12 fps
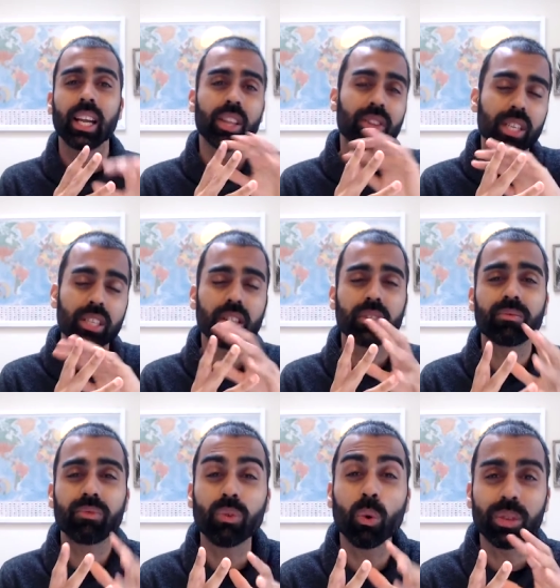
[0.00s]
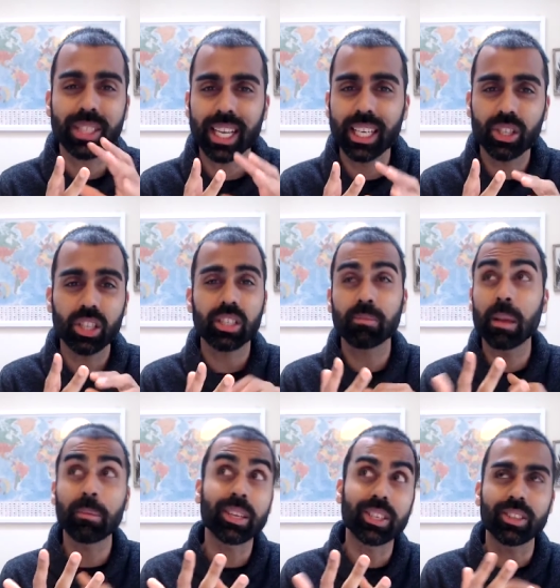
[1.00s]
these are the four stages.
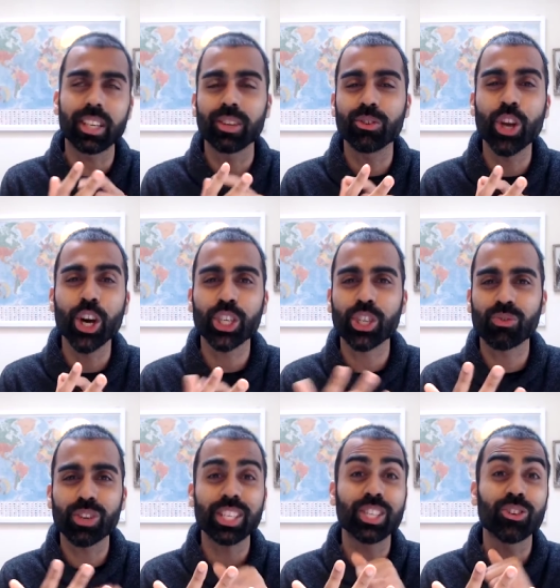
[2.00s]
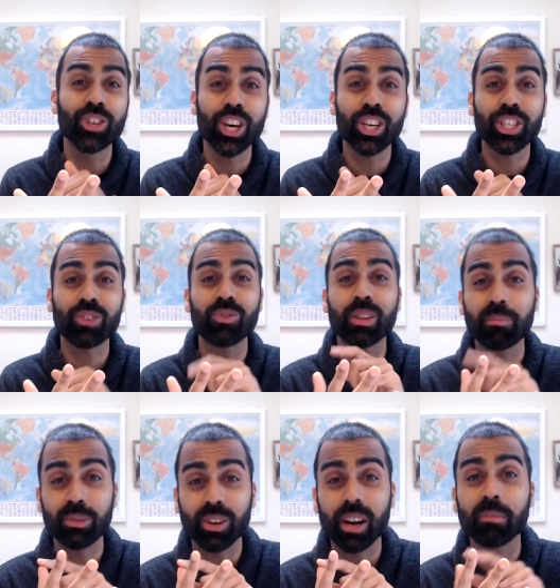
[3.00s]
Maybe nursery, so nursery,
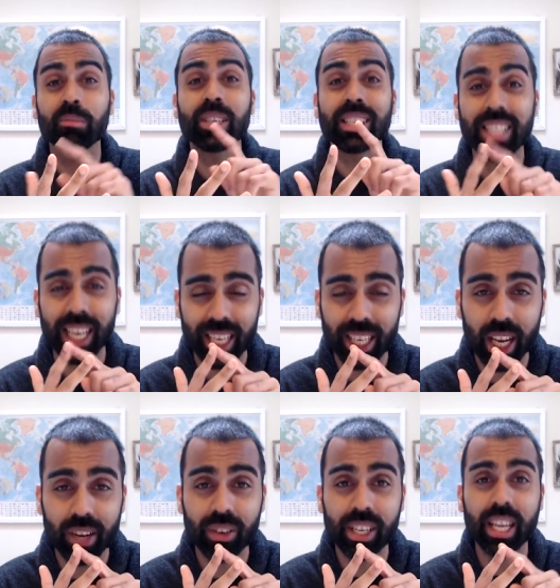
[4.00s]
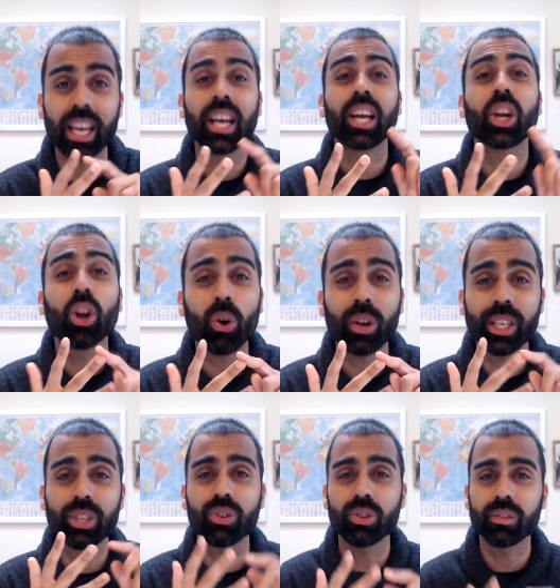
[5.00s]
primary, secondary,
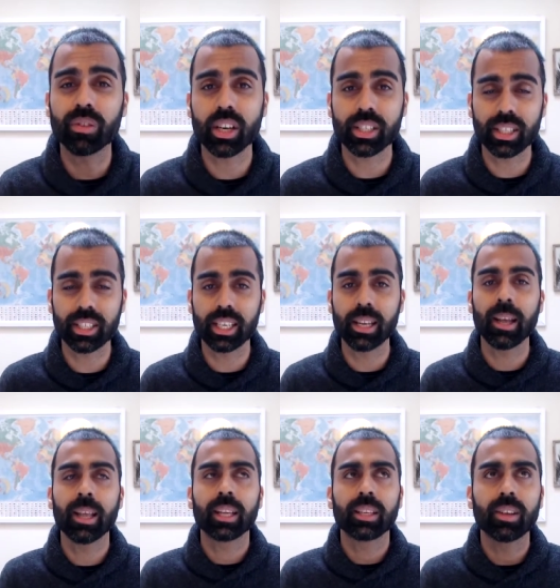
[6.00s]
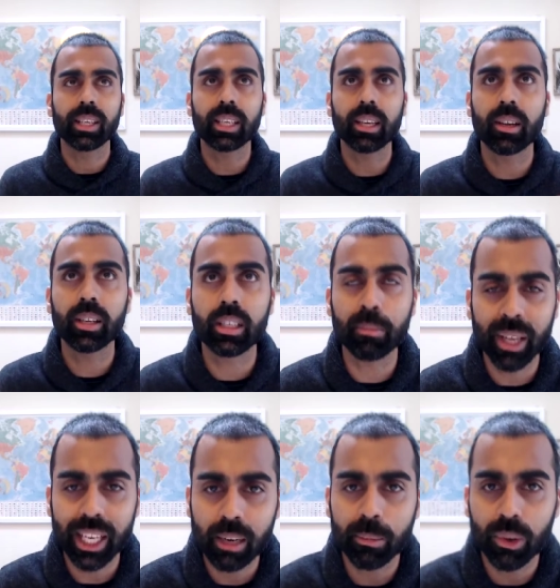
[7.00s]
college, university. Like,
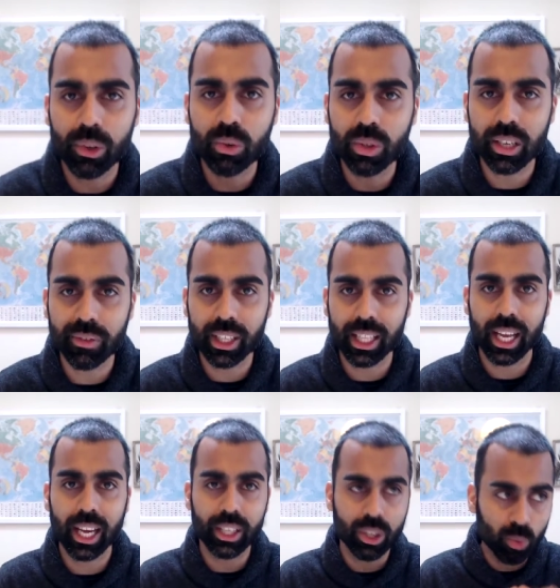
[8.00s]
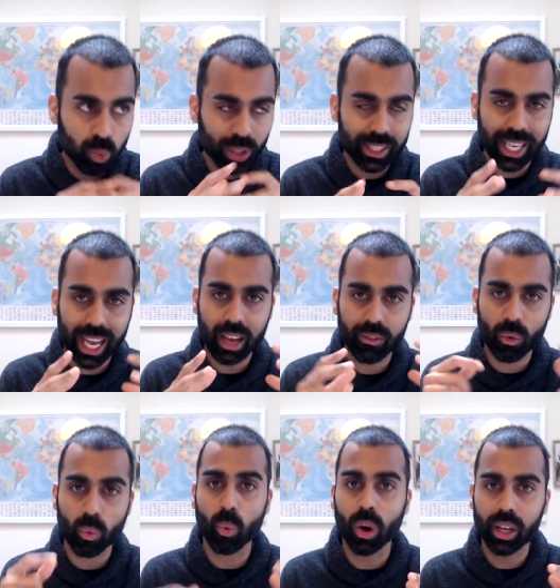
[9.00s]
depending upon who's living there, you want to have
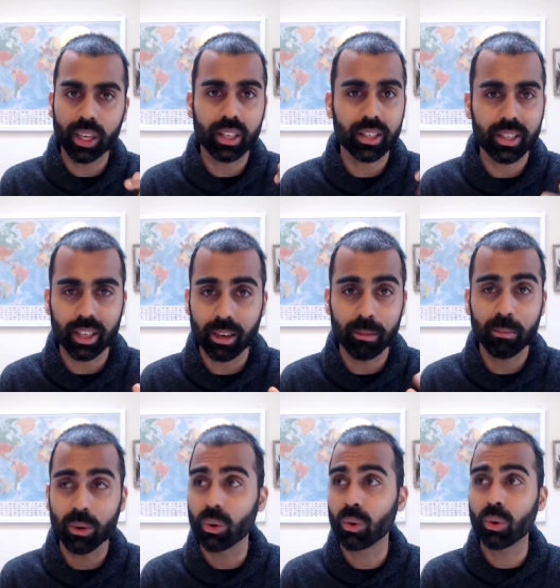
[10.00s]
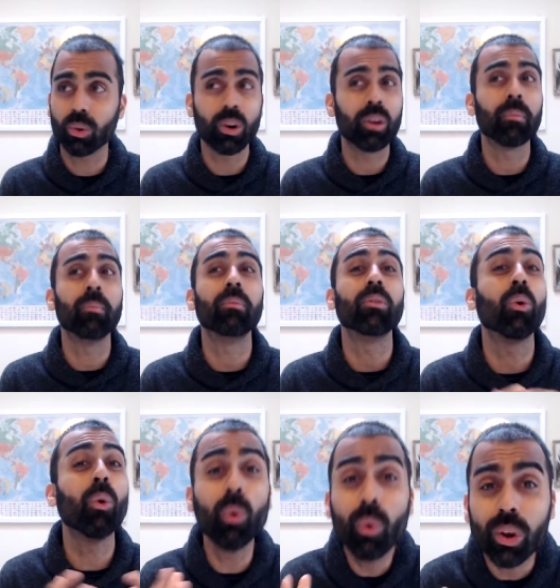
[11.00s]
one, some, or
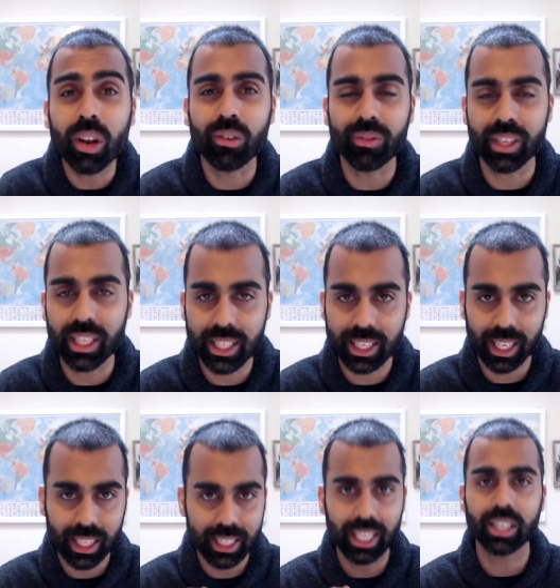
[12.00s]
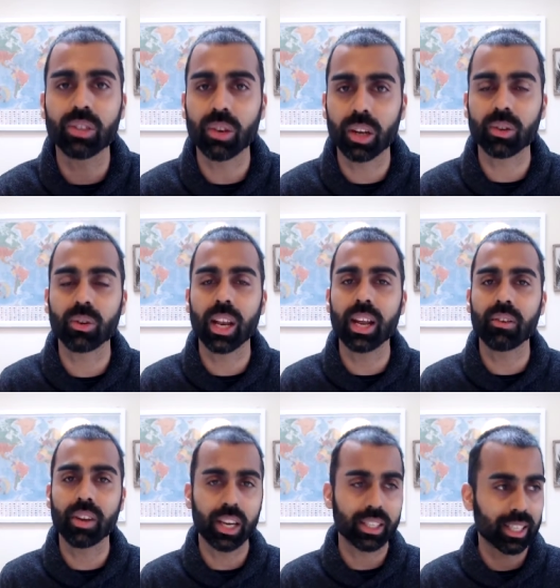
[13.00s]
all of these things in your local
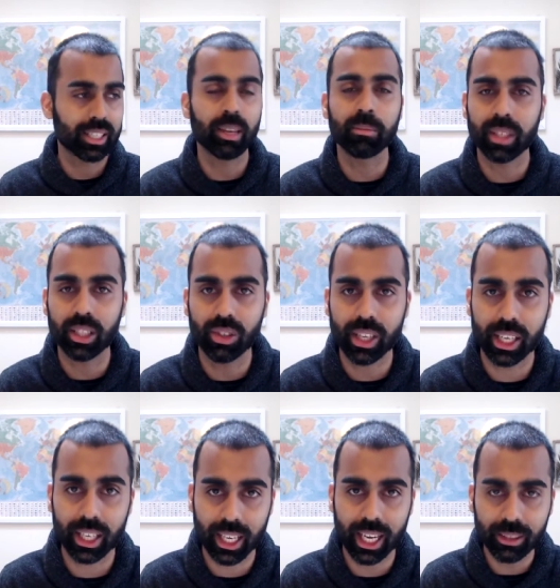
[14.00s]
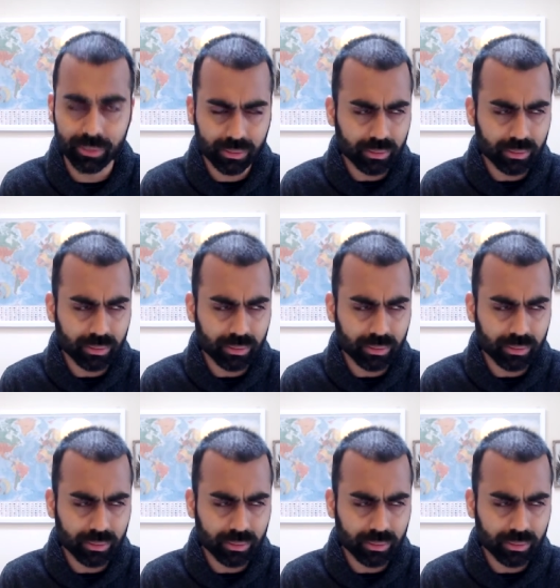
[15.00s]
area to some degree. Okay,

● **WORK TO BE COMPLETED**
With the images removed, write out all of the material above exactly.

● **RESPONSE BELOW**
12 fps
[0.00s]
[1.00s]
these are the four stages.
[2.00s]
[3.00s]
Maybe nursery, so nursery,
[4.00s]
[5.00s]
primary, secondary,
[6.00s]
[7.00s]
college, university. Like,
[8.00s]
[9.00s]
depending upon who's living there, you want to have
[10.00s]
[11.00s]
one, some, or
[12.00s]
[13.00s]
all of these things in your local
[14.00s]
[15.00s]
area to some degree. Okay,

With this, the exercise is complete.